Collected data entries -
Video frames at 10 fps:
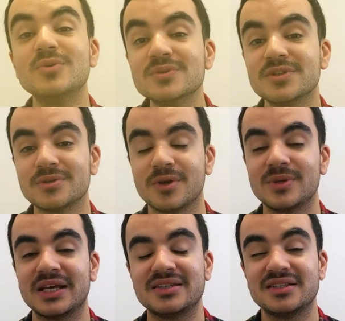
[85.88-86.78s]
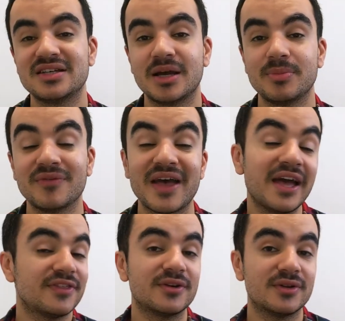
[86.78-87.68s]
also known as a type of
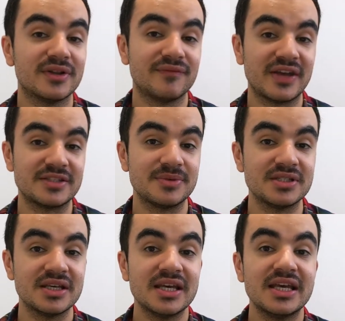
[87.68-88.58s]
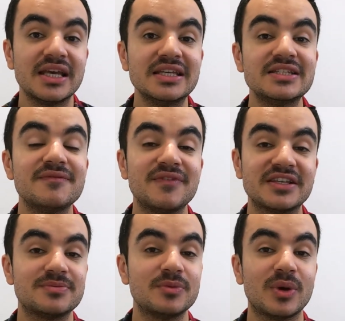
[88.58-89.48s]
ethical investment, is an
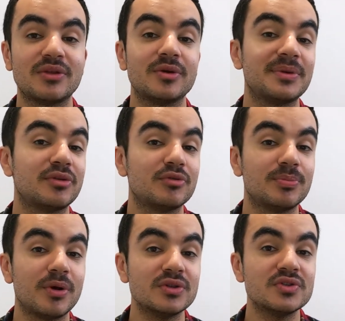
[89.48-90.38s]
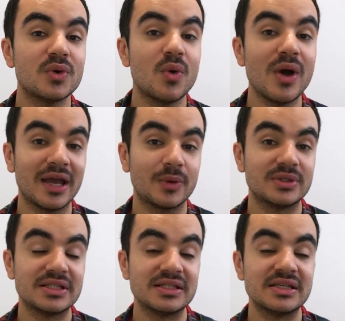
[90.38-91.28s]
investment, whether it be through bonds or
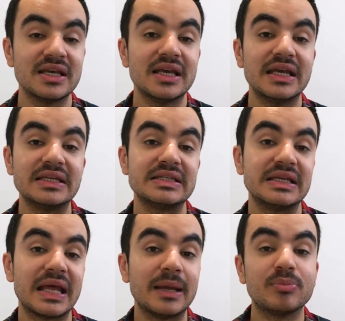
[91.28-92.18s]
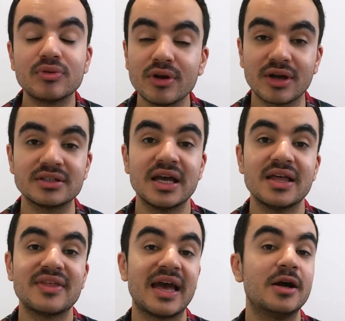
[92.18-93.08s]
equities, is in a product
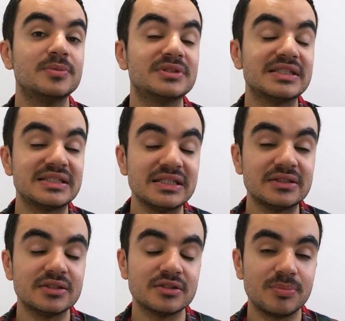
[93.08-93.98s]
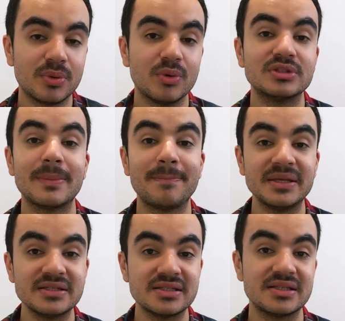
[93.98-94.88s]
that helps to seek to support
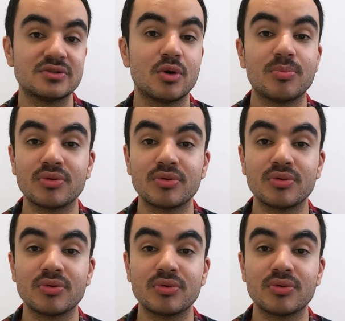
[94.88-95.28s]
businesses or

Brief - Reproduce the records verbatim, omitting all images they contain.

The completed task -
Video frames at 10 fps:
[85.88-86.78s]
[86.78-87.68s]
also known as a type of
[87.68-88.58s]
[88.58-89.48s]
ethical investment, is an
[89.48-90.38s]
[90.38-91.28s]
investment, whether it be through bonds or
[91.28-92.18s]
[92.18-93.08s]
equities, is in a product
[93.08-93.98s]
[93.98-94.88s]
that helps to seek to support
[94.88-95.28s]
businesses or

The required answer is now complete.